Assigned task:
Exactly the lines from the one containing "[0.00-1.00s]" through the end of the records must be reproduced; leave out all pictures.

Data under study:

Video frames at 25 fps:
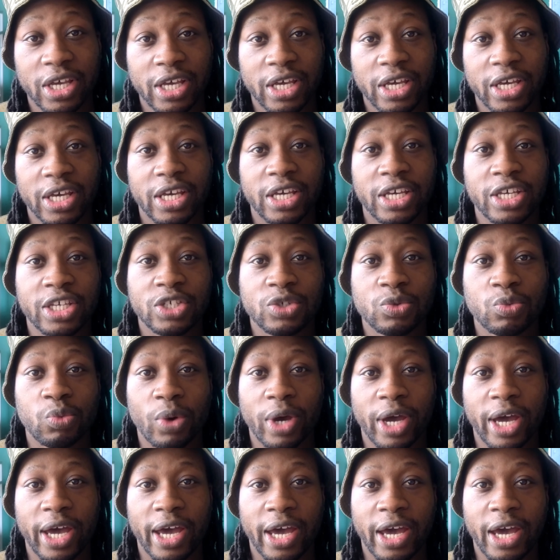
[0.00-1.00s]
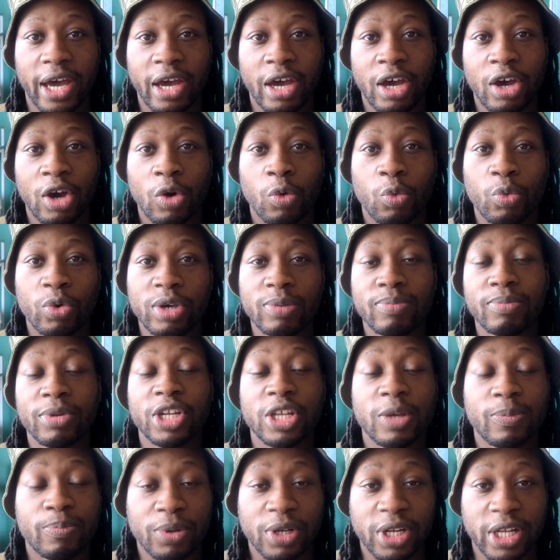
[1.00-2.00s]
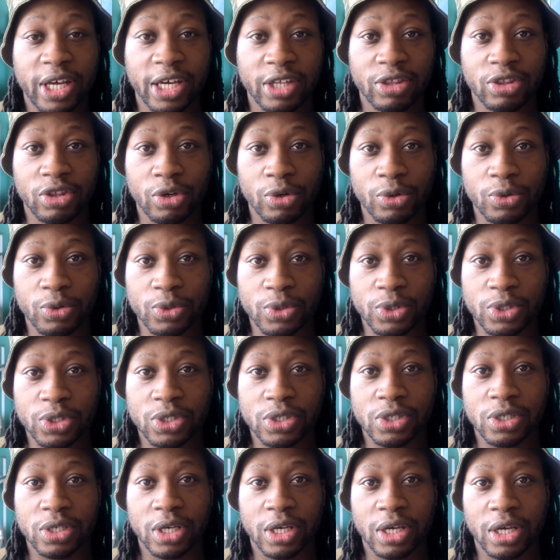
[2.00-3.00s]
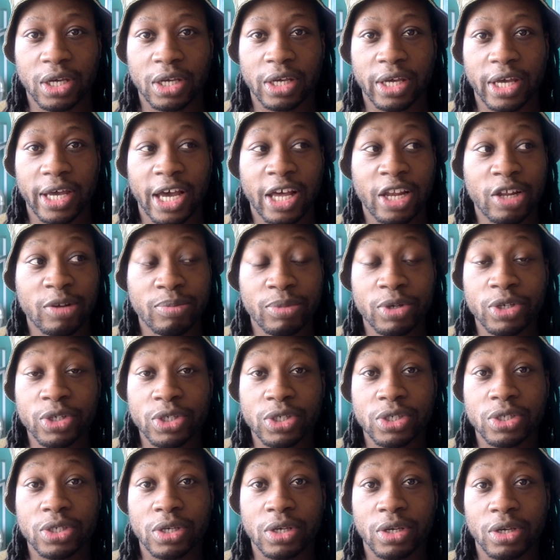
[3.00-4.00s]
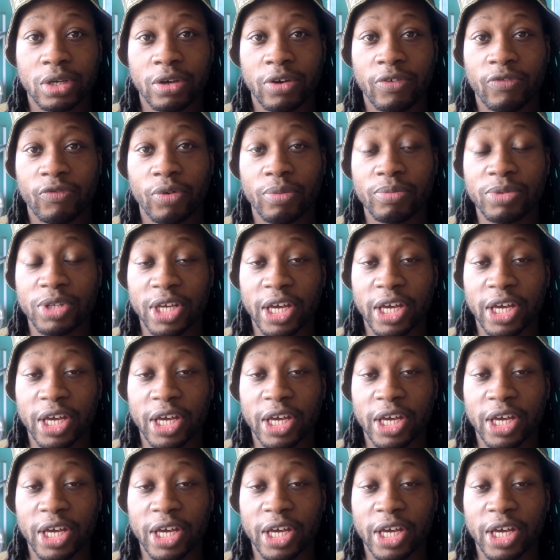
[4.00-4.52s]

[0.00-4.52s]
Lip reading: is where we manipulate those elements from the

Output for this task:
[0.00-1.00s]
[1.00-2.00s]
[2.00-3.00s]
[3.00-4.00s]
[4.00-4.52s]

[0.00-4.52s]
Lip reading: is where we manipulate those elements from the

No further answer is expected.